Task: Report each line of the data that includes the word "Japanese".

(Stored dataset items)
------------------------------------------------------------

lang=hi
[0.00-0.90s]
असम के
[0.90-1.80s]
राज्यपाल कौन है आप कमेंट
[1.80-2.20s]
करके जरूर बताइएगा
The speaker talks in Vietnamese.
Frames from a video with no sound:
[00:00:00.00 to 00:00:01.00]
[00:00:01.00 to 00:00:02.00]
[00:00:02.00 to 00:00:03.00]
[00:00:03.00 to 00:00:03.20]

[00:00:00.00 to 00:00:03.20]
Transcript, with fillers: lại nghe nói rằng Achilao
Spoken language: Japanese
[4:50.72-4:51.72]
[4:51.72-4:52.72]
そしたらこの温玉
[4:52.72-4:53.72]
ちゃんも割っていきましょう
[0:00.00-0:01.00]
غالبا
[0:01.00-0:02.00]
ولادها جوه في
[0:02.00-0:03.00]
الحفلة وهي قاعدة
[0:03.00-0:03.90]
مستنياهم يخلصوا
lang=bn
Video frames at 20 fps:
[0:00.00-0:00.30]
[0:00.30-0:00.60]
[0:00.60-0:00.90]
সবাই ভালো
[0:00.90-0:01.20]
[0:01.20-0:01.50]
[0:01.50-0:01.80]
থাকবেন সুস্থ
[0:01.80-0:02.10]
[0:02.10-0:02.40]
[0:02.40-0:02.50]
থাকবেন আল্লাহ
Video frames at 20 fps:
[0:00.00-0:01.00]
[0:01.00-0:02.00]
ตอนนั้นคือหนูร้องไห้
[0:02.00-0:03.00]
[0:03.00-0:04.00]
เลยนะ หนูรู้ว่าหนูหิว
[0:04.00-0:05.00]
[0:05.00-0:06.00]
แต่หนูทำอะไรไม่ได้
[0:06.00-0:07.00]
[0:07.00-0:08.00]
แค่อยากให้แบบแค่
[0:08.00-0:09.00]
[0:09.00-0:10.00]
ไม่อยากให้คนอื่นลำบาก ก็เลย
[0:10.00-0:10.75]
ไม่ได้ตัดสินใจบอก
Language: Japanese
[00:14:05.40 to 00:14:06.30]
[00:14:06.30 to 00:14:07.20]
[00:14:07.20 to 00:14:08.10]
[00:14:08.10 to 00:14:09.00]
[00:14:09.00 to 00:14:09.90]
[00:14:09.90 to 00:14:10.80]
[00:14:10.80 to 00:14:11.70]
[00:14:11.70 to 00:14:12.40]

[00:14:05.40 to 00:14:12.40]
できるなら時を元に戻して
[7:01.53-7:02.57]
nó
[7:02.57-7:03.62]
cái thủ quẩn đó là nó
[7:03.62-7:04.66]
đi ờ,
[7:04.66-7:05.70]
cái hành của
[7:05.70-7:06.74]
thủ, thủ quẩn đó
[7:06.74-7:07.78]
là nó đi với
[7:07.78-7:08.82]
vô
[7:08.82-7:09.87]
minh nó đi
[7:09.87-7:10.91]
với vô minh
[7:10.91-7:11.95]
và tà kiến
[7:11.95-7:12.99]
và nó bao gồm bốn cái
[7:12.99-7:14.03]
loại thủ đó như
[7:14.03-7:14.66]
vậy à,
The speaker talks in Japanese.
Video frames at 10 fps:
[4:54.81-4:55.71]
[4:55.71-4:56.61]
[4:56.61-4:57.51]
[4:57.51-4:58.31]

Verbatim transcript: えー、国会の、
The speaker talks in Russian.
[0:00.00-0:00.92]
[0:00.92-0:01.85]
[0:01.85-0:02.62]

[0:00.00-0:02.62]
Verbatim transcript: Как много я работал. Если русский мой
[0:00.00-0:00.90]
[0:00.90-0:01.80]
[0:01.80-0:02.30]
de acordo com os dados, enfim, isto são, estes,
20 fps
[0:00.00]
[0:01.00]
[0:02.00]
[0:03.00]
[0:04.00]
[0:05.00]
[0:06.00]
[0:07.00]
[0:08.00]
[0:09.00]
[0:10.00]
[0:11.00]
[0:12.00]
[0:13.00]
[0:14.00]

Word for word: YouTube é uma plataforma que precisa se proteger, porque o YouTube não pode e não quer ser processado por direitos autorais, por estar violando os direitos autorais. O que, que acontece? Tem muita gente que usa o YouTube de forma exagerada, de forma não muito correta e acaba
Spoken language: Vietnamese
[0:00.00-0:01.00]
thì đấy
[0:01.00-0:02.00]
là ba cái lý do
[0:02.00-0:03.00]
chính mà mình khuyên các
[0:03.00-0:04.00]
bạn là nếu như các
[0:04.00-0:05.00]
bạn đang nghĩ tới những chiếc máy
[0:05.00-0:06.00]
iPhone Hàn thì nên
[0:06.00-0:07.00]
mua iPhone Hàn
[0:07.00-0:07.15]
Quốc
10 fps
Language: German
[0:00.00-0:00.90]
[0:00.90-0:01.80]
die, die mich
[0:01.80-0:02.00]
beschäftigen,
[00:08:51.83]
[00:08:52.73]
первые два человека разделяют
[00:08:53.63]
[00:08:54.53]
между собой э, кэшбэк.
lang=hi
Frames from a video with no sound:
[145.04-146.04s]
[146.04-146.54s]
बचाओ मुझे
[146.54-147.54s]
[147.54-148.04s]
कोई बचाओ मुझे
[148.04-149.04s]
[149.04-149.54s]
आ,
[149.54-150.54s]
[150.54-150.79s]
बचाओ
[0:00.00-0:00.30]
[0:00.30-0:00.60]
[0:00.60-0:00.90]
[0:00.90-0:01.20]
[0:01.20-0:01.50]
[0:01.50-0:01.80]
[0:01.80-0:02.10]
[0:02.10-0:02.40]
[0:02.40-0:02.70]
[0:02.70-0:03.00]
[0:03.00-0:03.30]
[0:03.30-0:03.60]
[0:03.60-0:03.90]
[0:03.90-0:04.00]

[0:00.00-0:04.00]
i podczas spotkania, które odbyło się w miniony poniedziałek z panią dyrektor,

------------------------------------------------------------

Solution to the exercise:
Spoken language: Japanese
Language: Japanese
The speaker talks in Japanese.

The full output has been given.